Título: Espanha decide acelerar transição
Autor: Chade, Jamil
Fonte: O Estado de São Paulo, 16/11/2011, Economia, p. B6

Com risco país batendo recordes, governo já começa a 'passar' o poder para a oposição

A Espanha volta - pelo menos para o mercado financeiro - à época que ainda usava pesetas e o governo decide acelerar a transição de poder. Ontem, o risco país da Espanha bateu recorde e chegou ao patamar que Portugal, Irlanda e Grécia atingiram quando tiveram de ser resgatadas pela UE e FMI.

Pressionado pelos mercados e se transformando no novo epicentro da crise europeia, o governo de Madri não vai esperar ser oficialmente derrotado nas urnas para começar a transmitir à oposição informações sobre os compromissos financeiros do país para as próximas semanas. O motivo não deixa dúvidas da profundidade da crise: ontem, a Espanha emitiu bônus de dívida em condições que só encontrou quando ainda não existia o euro.
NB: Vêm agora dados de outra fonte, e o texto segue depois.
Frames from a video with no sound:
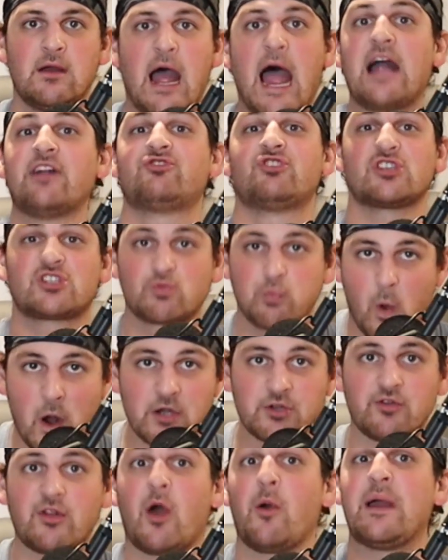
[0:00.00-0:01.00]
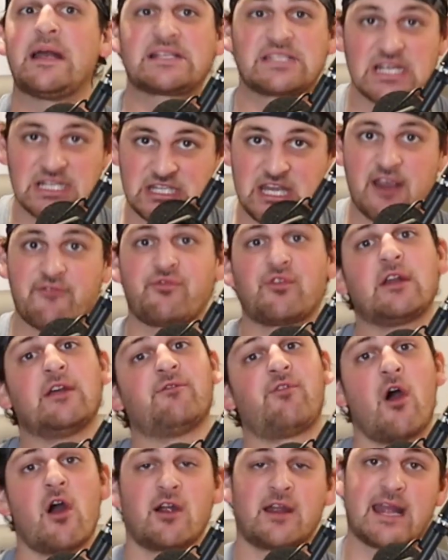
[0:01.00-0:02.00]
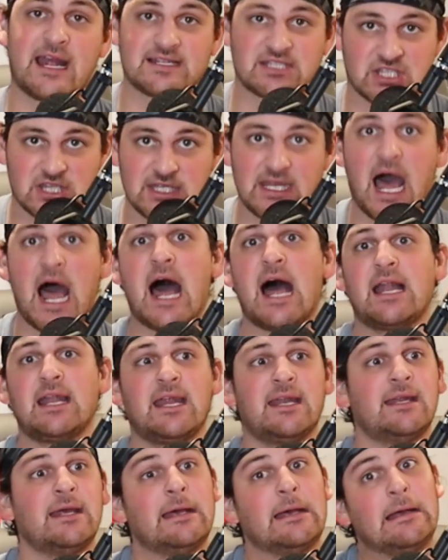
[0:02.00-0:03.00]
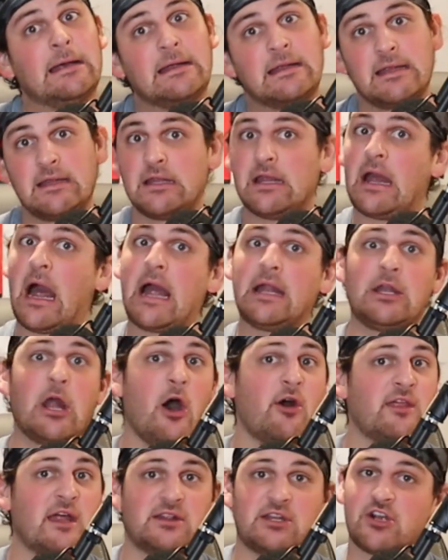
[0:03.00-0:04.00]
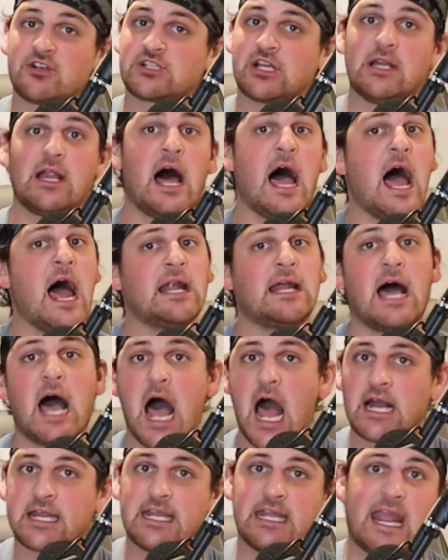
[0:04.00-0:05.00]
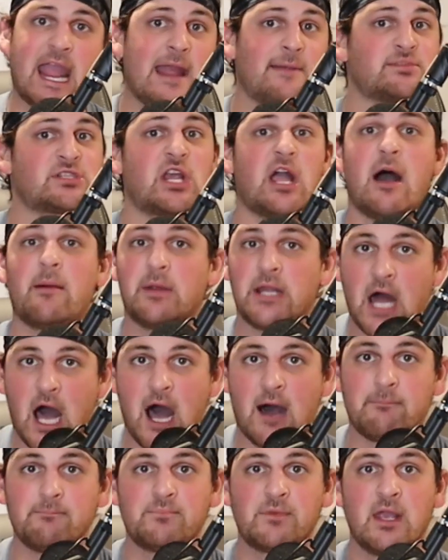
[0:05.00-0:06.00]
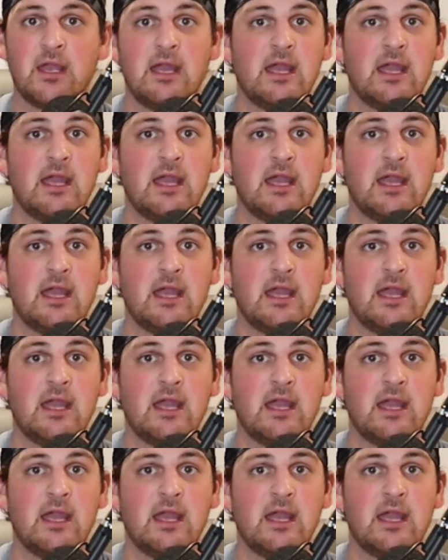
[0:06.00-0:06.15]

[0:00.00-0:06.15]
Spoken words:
I just wonder, though, is it different if Hart gets the nod? And yeah, I know that there's a lot of hockey games coming up.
O movimento que sofreu ontem a Espanha seguiu a tendência também registrada por outros mercados, com investidores migrando de forma massiva para bônus apenas de países que ainda mantêm a classificação de AAA pelas agências de rating. O movimento deixou claro o temor do mercado em relação à capacidade de pagamento dos demais países e aprofundou a preocupação na Europa de que o contágio já seja uma realidade. O risco país da França e da Áustria atingiram marca recorde. Finlândia e Holanda também registraram altas. Por enquanto, porém, quem mais sofre é a periferia.

No domingo, a Espanha realiza eleições antecipadas e o Partido Socialista do presidente do governo José Luiz Rodriguez Zapatero caminha para uma derrota histórica. Depois de oito anos na oposição, os conservadores do Partido Popular de Mariano Rajoy devem voltar ao poder, e com maioria no Parlamento.

Mas a cinco dias das eleições, a turbulência financeira que começou na Grécia e atingiu a Itália migrou de vez para a Espanha. Ontem, o Tesouro emitiu bônus para financiar sua dívida. Mas pagou a maior taxa de juros desde 1997, batendo recorde e voltando às mesmas condições de acesso a créditos que existia antes da criação do euro.

Sem escudos. Analistas apontaram que a Espanha conseguiu se manter por certo tempo fora dos holofotes. Primeiro graças à incerteza grega e, depois, graças à pressão pela queda de Silvio Berlusconi. Mas a realidade é que já não conta com os escudos e sua situação está escancarada.

Diante do cenário, Zapatero optou por ser realista e não esperar mais até domingo. Ontem, o Estado participou de uma reunião do Partido Popular em Barcelona, em um dos últimos atos de campanha. Segundo personalidades do PP que se ocupam dos temas econômicos, Zapatero já orientou sua equipe para informar sobre tudo o que ocorre nas finanças do Estado à oposição.

Ontem, Rajoy tentou em vão acalmar os mercados e fez questão de garantir que seu partido está comprometido com o projeto do euro. "Acredito na Europa. Estou comprometido em seguir as tarefas que são nossas responsabilidades na zona do euro", disse, em uma indicação de que está disposto a continuar com as reformas e reduzir o déficit.

Oficialmente, e nos comícios, os socialistas continuam com um discurso de vitória e de que vão buscar votos até o último minuto. Mas Zapatero teria recebido a sugestão da própria UE de que atue de forma responsável. Em outras palavras, que não permita que a transição de poder aprofunde ainda mais a crise e impeça que haja um controle.

O próprio presidente do governo já está em contato com Rajoy para informá-lo sobre as contas do governo, o diálogo com a UE e, principalmente, sobre as atividades do Tesouro para garantir que se possa honrar as dívidas.

Recorde. Ontem, os mercados deram uma demonstração clara de que as dúvidas sobre a capacidade de a Espanha evitar o contágio são cada vez maiores. O risco país bateu novo recorde e ultrapassou a marca que os demais países da periferia da Europa atingiram quando tiveram de ser resgatados.

Os papéis da dívida espanhola foram colocados à venda por um total de 3,1 bilhões. Mas a Espanha foi obrigada a pagar a maior taxa dos últimos 14 anos, de 5,2%. O que a Espanha está pagando para pegar emprestado pelo prazo de um ano é mais que o que pagava por empréstimos de dez anos há poucos meses.